Intrekking omgevingsvergunningen conform het bepaalde in artikel 2.33, lid 2 van de Wet administratieve bepalingen omgevingsrecht en de Beleidsregels intrekken omgevingsvergunning gemeente Lopik”.

 

Processtappen

 

  • 1.

    Controle werkvoorraad Bouw- en Woningtoezicht (hierna: BWT)

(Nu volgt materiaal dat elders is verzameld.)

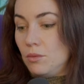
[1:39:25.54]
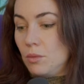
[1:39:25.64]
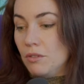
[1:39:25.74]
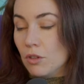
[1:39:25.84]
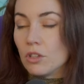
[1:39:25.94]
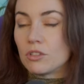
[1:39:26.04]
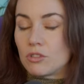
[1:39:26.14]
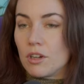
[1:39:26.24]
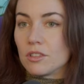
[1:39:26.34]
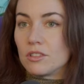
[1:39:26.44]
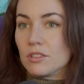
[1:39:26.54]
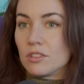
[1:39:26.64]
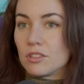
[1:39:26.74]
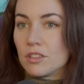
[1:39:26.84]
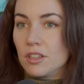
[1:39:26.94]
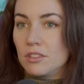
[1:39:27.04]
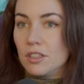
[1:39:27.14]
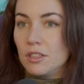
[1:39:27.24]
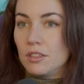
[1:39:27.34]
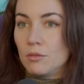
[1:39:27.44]
we've lost trust as a
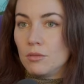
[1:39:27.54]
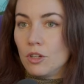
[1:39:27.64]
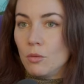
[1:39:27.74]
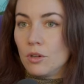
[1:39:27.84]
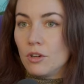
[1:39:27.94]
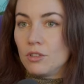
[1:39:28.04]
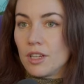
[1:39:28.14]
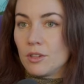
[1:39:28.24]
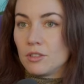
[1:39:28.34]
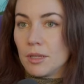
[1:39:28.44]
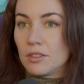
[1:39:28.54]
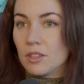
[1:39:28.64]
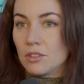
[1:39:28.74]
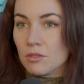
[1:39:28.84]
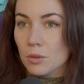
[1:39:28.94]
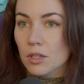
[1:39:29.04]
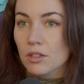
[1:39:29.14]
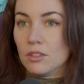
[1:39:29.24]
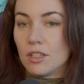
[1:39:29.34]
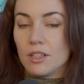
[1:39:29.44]
society. No one knows how to make sense of the
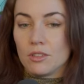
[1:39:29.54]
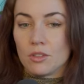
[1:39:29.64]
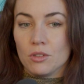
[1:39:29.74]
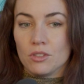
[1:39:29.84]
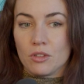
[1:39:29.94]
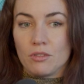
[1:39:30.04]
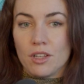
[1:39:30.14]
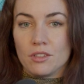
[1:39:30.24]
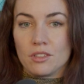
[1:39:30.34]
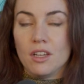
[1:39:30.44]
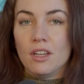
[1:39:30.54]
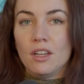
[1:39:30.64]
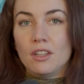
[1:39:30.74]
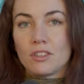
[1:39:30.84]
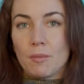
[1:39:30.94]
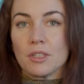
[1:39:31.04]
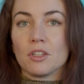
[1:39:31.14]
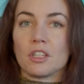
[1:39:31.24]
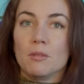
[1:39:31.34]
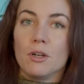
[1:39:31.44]
world and so on. So if there's something
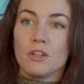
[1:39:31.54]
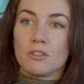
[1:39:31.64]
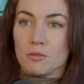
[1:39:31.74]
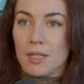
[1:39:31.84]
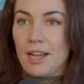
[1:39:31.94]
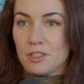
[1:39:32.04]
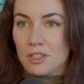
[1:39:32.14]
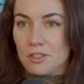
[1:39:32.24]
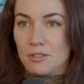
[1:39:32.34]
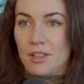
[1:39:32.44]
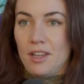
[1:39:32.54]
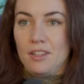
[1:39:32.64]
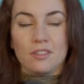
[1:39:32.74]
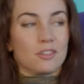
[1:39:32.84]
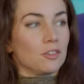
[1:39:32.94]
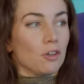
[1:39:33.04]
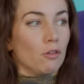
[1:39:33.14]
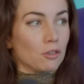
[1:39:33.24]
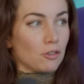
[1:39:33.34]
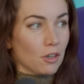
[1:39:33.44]
that can emerge from the ashes of that
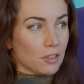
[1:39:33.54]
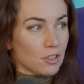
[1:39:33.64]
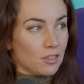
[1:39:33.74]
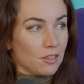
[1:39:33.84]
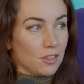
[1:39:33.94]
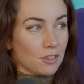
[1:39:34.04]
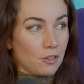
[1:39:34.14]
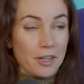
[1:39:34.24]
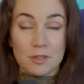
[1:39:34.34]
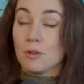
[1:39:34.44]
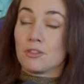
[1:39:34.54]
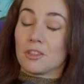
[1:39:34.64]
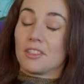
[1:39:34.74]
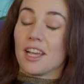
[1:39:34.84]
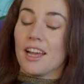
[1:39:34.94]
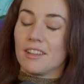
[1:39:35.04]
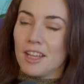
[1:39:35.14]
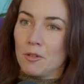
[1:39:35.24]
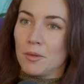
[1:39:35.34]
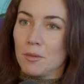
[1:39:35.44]
dissolved trust that creates more trust again
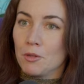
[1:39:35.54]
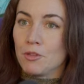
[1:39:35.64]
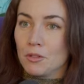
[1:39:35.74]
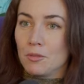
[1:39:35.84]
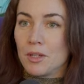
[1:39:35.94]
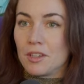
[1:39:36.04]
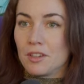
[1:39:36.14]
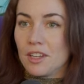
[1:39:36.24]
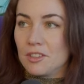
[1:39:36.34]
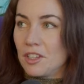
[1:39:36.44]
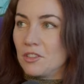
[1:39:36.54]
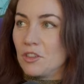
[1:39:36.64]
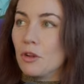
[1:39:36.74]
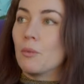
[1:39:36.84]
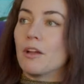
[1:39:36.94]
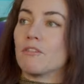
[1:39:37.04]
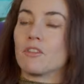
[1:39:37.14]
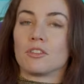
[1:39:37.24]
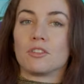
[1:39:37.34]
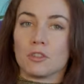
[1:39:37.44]
that would be beautiful and we can it's it's a new way
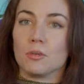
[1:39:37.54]
for us to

    Afgegeven vergunningen worden geregistreerd op de Excellijst ‘werkvoorraad BWT’. Op deze lijst wordt bijgehouden welke vergunningen zijn afgegeven en wat de status na afgifte is (niet gestart, in uitvoering, gereed). Indien 52 weken zijn verstreken sinds de datum van afgifte van de vergunning wordt beoordeeld of de vergunning moet worden ingetrokken. Om dit vast te stellen voert de toezichthouder controle in het veld uit of de bouw is gestart is. Is dit niet het geval dan neemt de toezichthouder (telefonisch) contact op met de vergunninghouder en informeert bij de vergunninghouder of deze gebruik wenst te maken van de vergunning en binnen welke termijn.

  • 2.

    Verlenging instandhouding

    Indien de vergunninghouder in de toekomst nog gebruik wil maken van de vergunning is verlenging van de instandhouding mogelijk. Verlening vindt alleen plaats als er voldoende objectieve informatie is dat de uitvoering ook binnen de termijn van verlenging plaatsvindt. Verlenging is mogelijk tot maximaal 1 jaar en wordt schriftelijk bevestigd door de toezichthouder.

  • 3.

    Overdracht aan casemanager

    Als de vergunninghouder aangeeft dat er geen gebruik meer wordt gemaakt van de vergunning of nadat de verlengingstermijn is verstreken draagt de toezichthouder het dossier over aan de casemanager om de vergunning in te trekken.

  • 4.

    Procedure intrekking

    De procedure van intrekking wordt uitgevoerd door de casemanager (in mandaat). De casemanager stelt een ontwerpbesluit tot intrekking op en verstuurd deze aan de vergunninghouder. De vergunninghouder kan binnen 4 weken na datum van bekendmaking van het ontwerpbesluit een zienswijze indienen. Na ommekomst van de zienswijzetermijn stelt de casemanager een definitief besluit op, waarbij een eventueel ingediende zienswijze wordt betrokken.

  • 5.

    Besluit

    Indien een eventuele zienswijze geen aanleiding geeft tot een gewijzigd besluit wordt het ontwerpbesluit omgezet in een definitief besluit. Als de zienswijze aanleiding geeft tot verlenging van de instandhouding wordt een brief ter bevestiging aan de vergunninghouder gestuurd, waarbij een termijn van maximaal 1 jaar wordt geboden.

  • 6.

    Bekendmaking en publicatie

    Het besluit wordt verzonden aan de vergunninghouder en tevens bekend gemaakt in Het Kontakt. Een besluit treedt in werking na bekendmaking. Het dossier wordt door de casemanager afgesloten en overgedragen aan het archief. Bij verlenging van de termijn wordt het dossier overgedragen aan de toezichthouder.